Gov. Jared Polis on Friday signed the so-called red flag gun bill into law, the most extensive gun-control legislation passed in Colorado since 2013, when a host of measures were approved in the wake of the Aurora theater shooting.
list of states to 2019: https://coloradosun.com/2019/04/12/red-flag-bill-colorado-jared-pol...
A cancerous growth (depicted in red) has appeared on the 2nd Amendment.
Hope it doesn't spread any further.
Ding Bat is at it again..
According to Beto, the horrific attack, that killed 22 people and injured 24 others, shows “just how dangerous Donald Trump is.”
“On August 3rd, in El Paso, Texas, two things became crystal clear for me and I think produced a turning point for this country,” Beto began.
“The first is just how dangerous Donald Trump is – the cost and the consequence of his presidency,” O’Rourke continued.
“A racism and violence that had long been a part of America was welcomed out into the open and directed to my hometown of El Paso, Texas, where 22 people were killed, dozens more grievously injured by a man carrying a weapon who should never have been able to buy in the first place – inspired to kill by our president.“
“The second is how insufficient our politics is to meet the threat that we have right now. “
“The bitterness, the pettiness, the smallness of the moment, the incentives to attack one another and try to make differences without distinctions, mountains out of mole hills.”
“We have to be bigger. We have to see clearly, we have to speak honestly and we have to act decisively. That’s what I want to do for you as president of the United States. Thank you.”
Washingtonexaminer.com reports: Racism, hatred, and everything else bad that apparently never existed before Trump, was to blame for the shooting, O’Rourke said in his opener at the event. Perhaps at that moment ABC should have thrown up one of those cute fact-checking graphics TV news has grown so fond of.
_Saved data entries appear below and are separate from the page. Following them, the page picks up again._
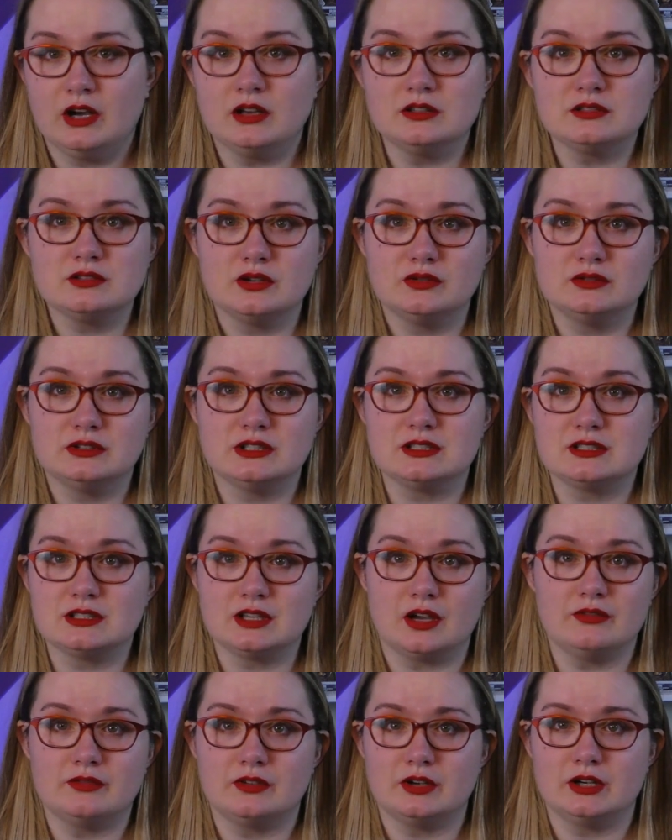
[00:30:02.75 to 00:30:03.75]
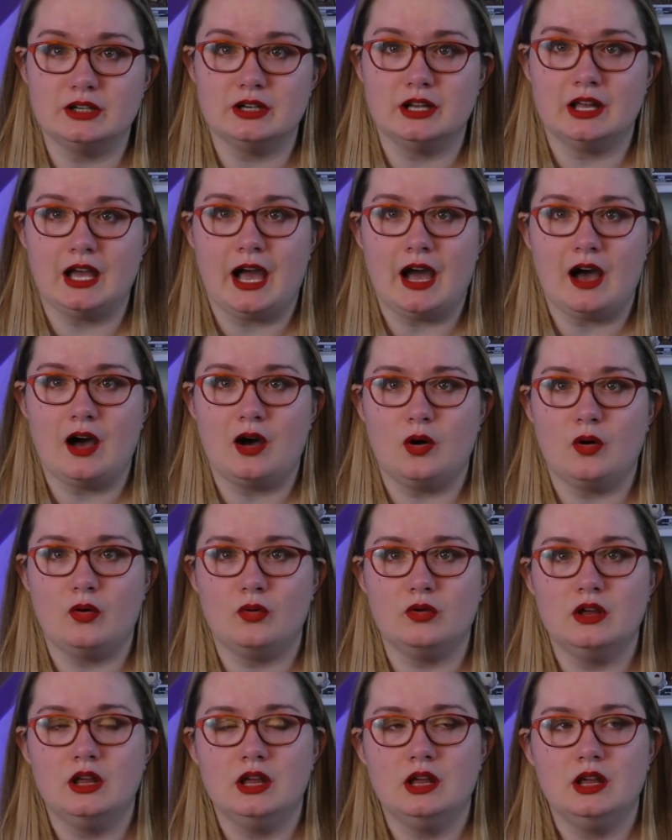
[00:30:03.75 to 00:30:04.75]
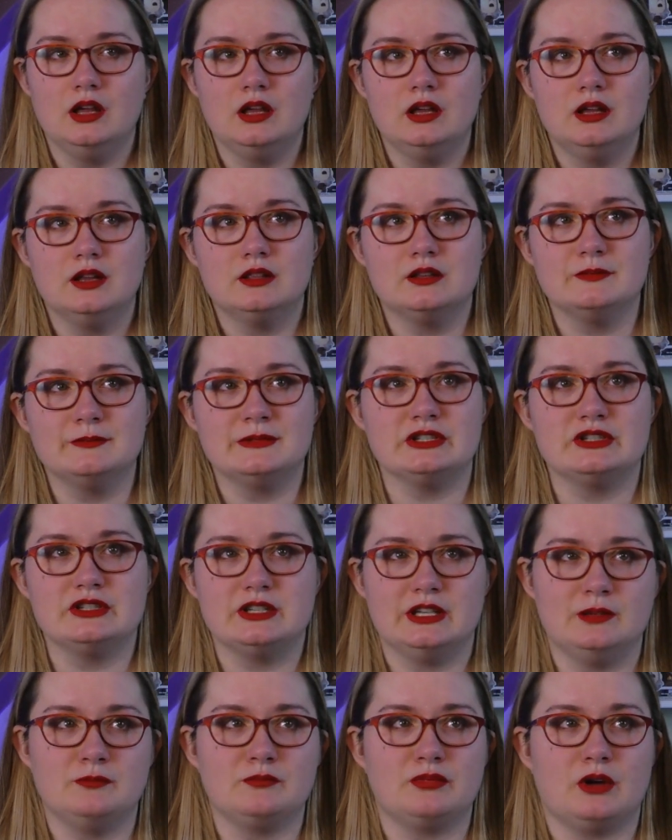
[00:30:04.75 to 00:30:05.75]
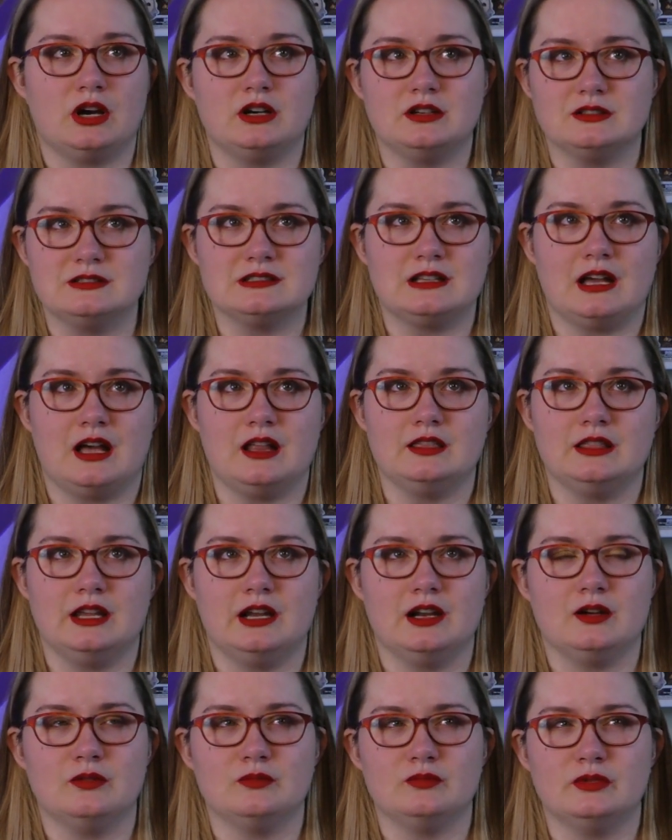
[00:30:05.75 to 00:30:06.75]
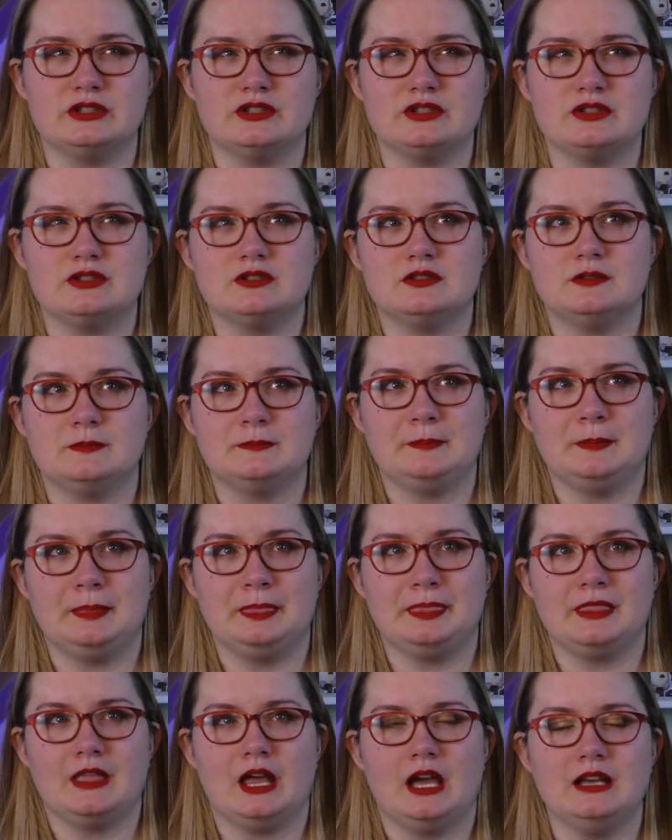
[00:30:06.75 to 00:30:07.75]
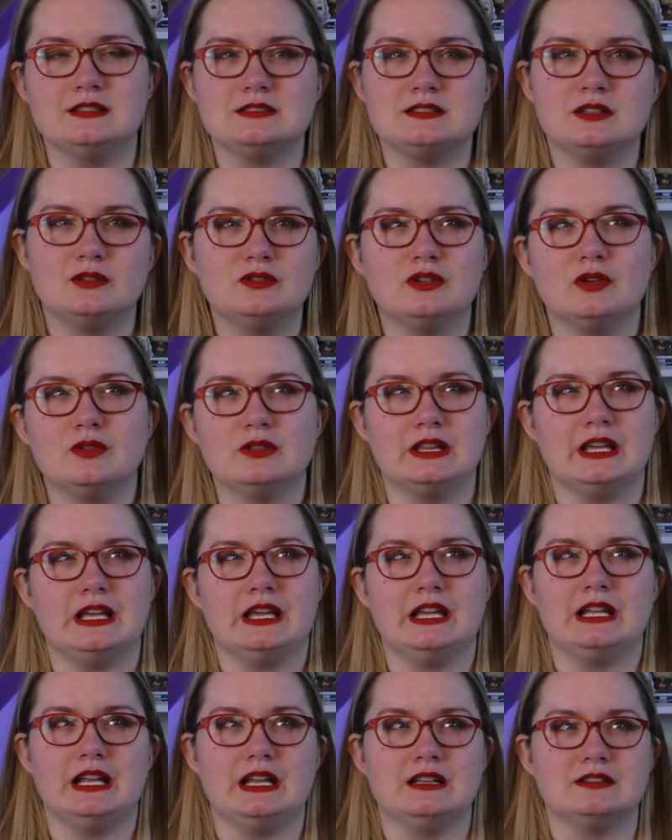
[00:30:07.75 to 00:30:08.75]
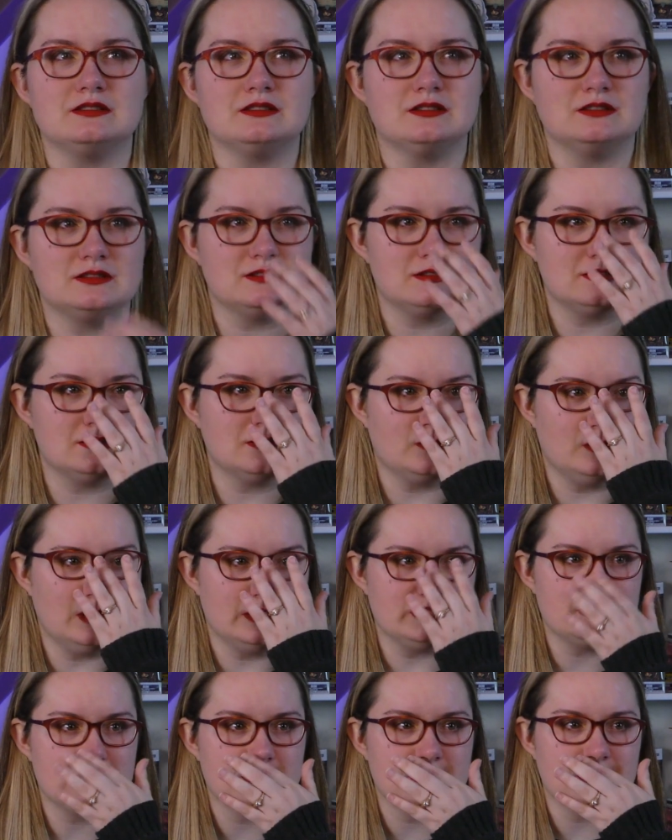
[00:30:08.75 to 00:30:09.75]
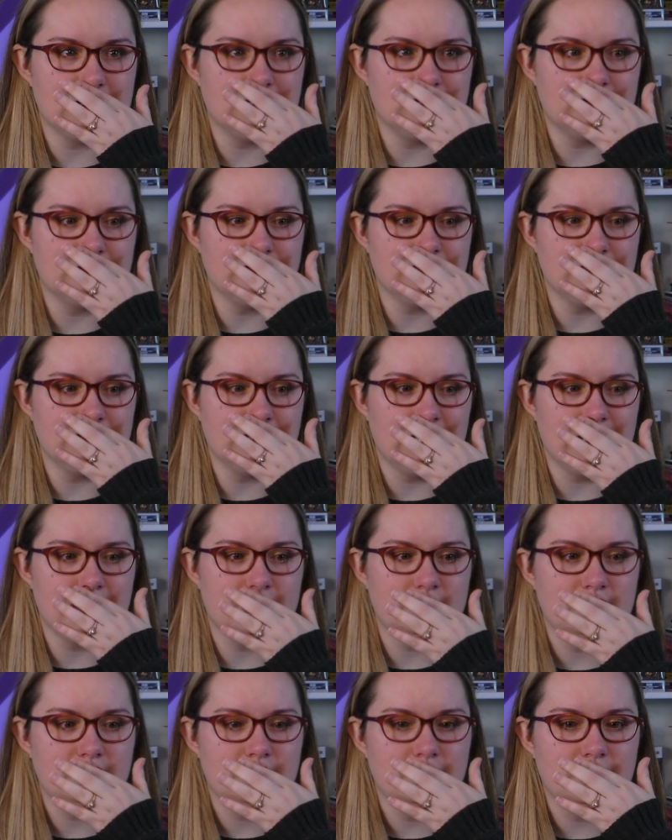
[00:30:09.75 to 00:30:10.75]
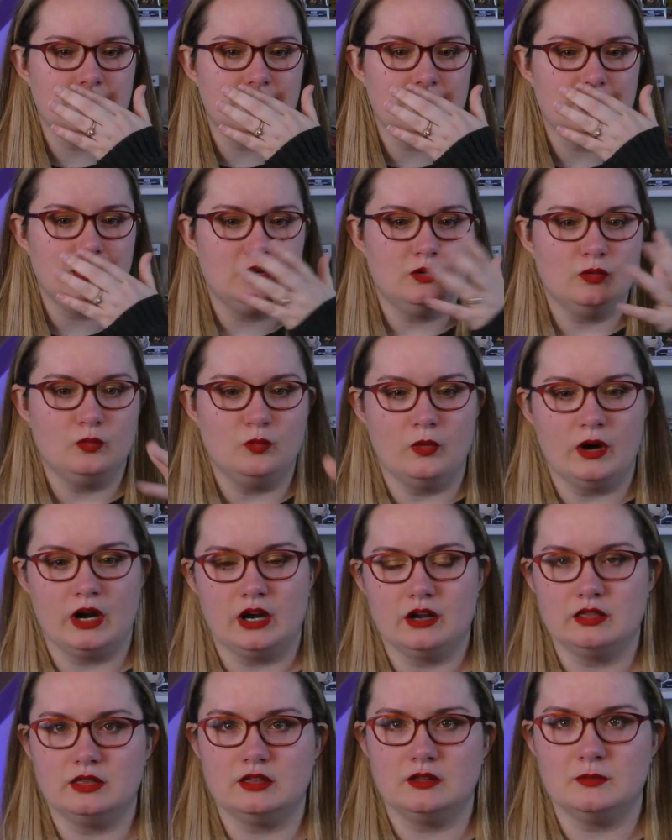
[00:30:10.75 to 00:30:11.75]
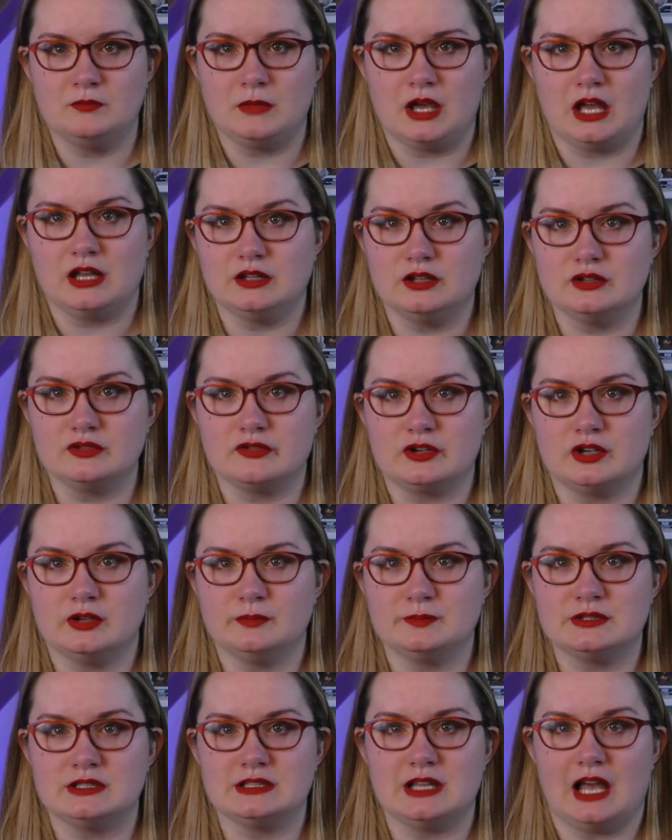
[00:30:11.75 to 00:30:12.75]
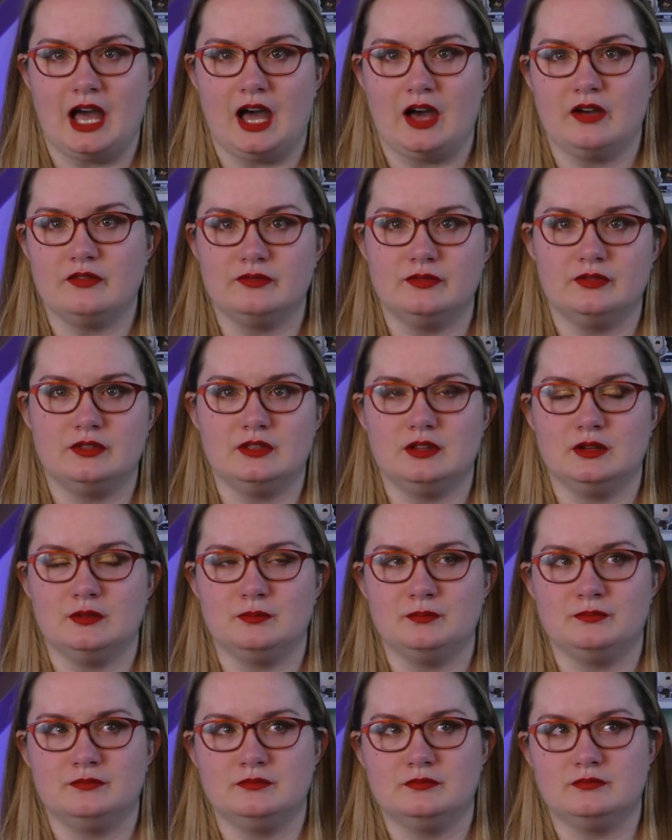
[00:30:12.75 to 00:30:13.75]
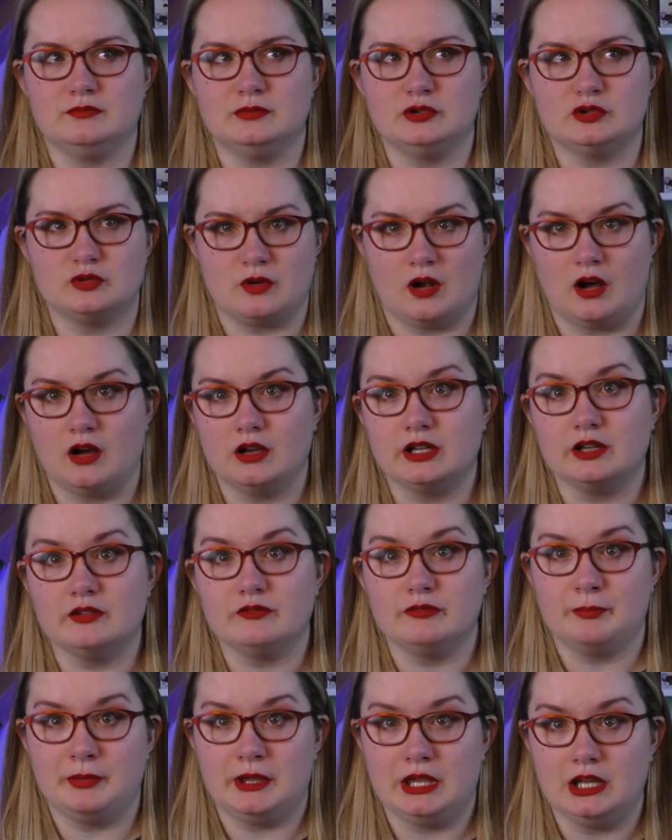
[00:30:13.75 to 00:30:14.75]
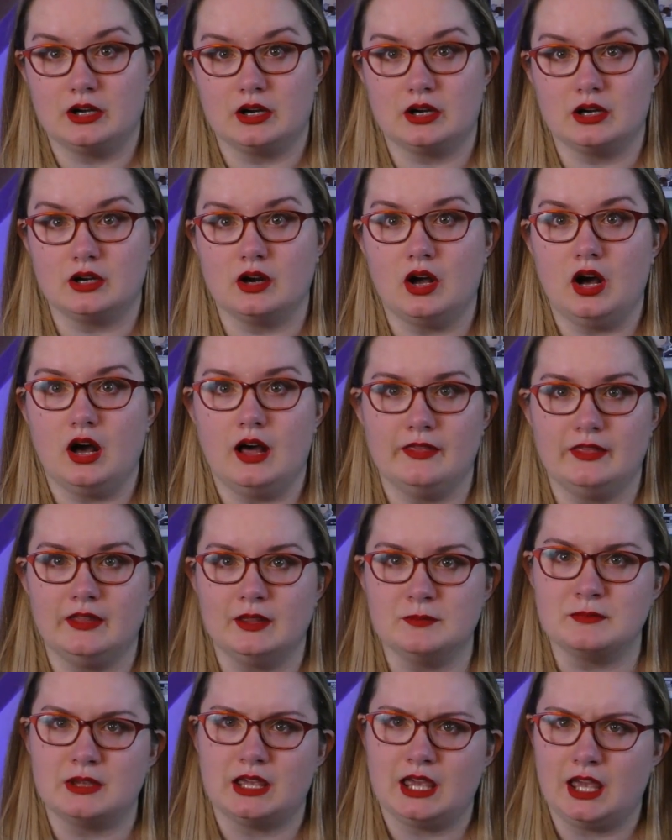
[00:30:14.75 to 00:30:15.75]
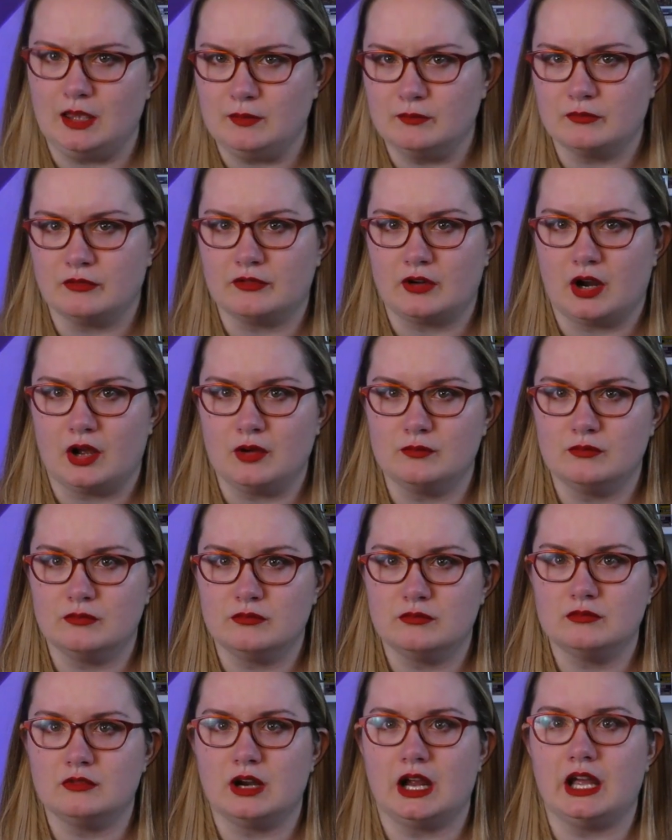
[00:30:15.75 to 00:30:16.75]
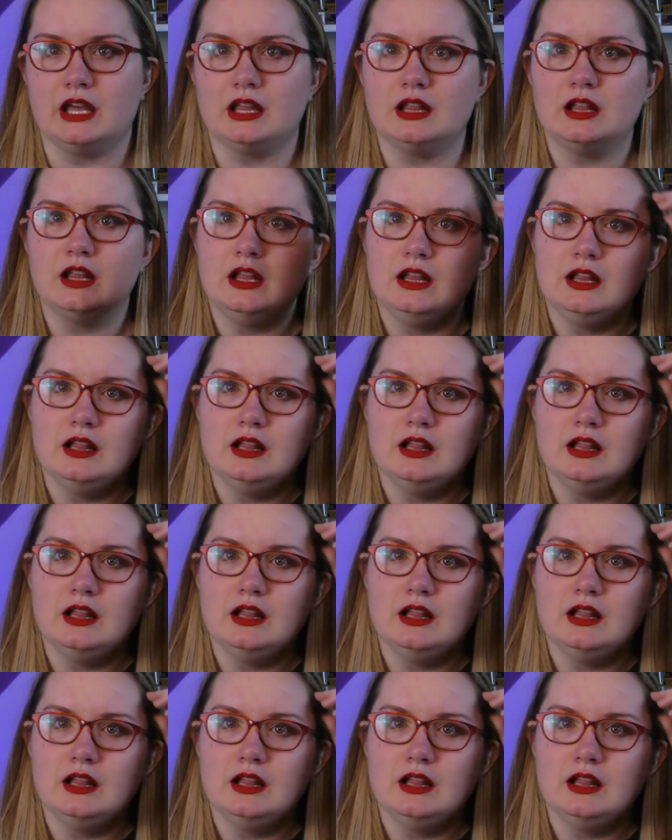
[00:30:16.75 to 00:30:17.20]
also discovered how the machine parts got there, which I still don't think it answers the question of like where the manuscripts that have the drawing of Peter on them came from, right?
It could have said something like: “O’ROURKE: TRUMP TO BLAME FOR EL PASO (THERE’S NO PROOF HE WAS).”
The shooter last month was apparently preoccupied with “unchecked corporations” engaged in a “takeover” of the U.S. government, the automation of jobs, and also an internet conspiracy theory about a deliberate attempt to replace native-born white Americans with immigrants.
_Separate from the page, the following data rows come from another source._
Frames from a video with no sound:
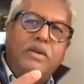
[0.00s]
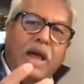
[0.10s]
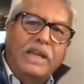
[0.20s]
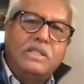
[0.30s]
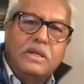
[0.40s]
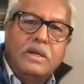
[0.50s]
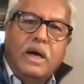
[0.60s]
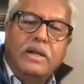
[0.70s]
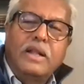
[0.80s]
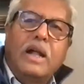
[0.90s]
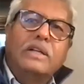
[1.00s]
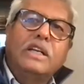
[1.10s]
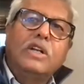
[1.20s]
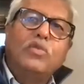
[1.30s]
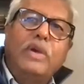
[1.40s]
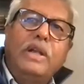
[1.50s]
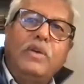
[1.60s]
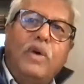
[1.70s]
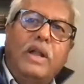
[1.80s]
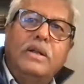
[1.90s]
right under Article
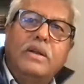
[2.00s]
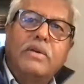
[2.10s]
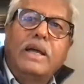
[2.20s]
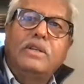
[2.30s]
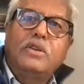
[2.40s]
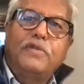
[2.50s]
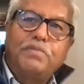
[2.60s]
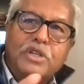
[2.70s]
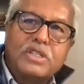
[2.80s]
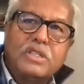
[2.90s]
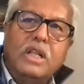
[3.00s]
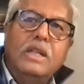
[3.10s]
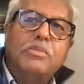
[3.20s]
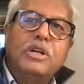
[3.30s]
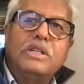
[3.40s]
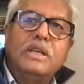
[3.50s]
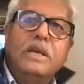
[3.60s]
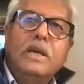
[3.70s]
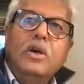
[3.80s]
21, right of personal liberty,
Those first two prongs were basically ignored by the national media and also Democrats such as O’Rourke.
The shooter also wrote in what was allegedly his “manifesto” that immigration and his other obsessions “predate Trump and his campaign for president.” He explicitly said that he blamed both Republicans and Democrats for mass immigration.
It doesn’t matter to O’Rourke. He’s drowning in this race, and he needs something to grab onto, even if it’s a vicious lie.